Running LLMs Locally on Mac: A Hardware Guide from 2015 MacBook to M4 Mac Mini

A practical guide to running large language models locally on Mac hardware. From a 2015 MacBook Pro to the M4 Mac Mini, here's what you can actually run, how fast it'll be, and when it makes more sense to just use an API.

Posted Feb 14, 2026

By Michael Masters & Claude

6 min read

I’ve been curious about running LLMs locally with Ollama across different Mac hardware I have access to. The question isn’t just “can it run?” — it’s “can it run well enough to actually be useful?” Here’s what I’ve learned testing across machines spanning a decade of Apple hardware.

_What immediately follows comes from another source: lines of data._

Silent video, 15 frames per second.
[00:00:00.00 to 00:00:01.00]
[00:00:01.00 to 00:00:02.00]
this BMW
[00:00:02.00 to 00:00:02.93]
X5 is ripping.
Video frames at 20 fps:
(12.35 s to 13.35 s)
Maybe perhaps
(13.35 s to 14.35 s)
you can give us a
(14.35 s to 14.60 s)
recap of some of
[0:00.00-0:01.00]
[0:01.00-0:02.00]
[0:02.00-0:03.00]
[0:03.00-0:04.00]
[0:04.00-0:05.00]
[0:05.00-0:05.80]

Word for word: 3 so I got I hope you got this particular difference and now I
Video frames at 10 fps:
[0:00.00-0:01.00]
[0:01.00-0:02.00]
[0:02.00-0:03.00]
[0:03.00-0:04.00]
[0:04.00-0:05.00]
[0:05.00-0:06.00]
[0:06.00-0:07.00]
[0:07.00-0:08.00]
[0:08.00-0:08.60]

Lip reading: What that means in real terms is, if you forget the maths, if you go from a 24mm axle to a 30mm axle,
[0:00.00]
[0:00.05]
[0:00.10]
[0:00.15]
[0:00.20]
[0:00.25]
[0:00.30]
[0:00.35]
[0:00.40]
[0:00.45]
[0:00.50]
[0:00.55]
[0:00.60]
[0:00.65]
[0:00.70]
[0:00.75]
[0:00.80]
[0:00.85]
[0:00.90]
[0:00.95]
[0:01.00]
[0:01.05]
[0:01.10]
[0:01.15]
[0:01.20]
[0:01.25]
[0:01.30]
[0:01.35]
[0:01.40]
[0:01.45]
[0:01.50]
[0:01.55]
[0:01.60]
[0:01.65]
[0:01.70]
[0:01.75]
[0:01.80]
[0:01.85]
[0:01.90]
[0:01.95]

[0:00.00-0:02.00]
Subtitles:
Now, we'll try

The 2015 MacBook Pro: Humbling Beginnings

Let’s start at the bottom. A 2015 MacBook Pro with a dual-core Intel i7 at 3.1 GHz and 16 GB of RAM. No Apple Silicon, no GPU acceleration — Ollama runs on CPU only here since Intel integrated graphics don’t help.

The constraints are real:

CPU-only inference (Intel Iris Graphics is useless for LLMs)
16 GB RAM (need room for macOS + the model)
2 cores / 4 threads (Broadwell era)

Here’s what actually works:

Model	Size	Speed
Phi-3 Mini 3.8B (Q4)	~2.3 GB	~5-10 tok/s
Gemma 2 2B	~1.6 GB	~5-10 tok/s
Llama 3.2 3B	~2 GB	~5-10 tok/s
Mistral 7B (Q4)	~4.1 GB	~2-5 tok/s
Llama 3.1 8B (Q4)	~4.7 GB	~2-5 tok/s

The best pick here is ollama run phi3:mini — it punches above its weight for a 3.8B model. You can bump up to Mistral 7B, but expect noticeable lag. Anything 13B or above? Don’t bother.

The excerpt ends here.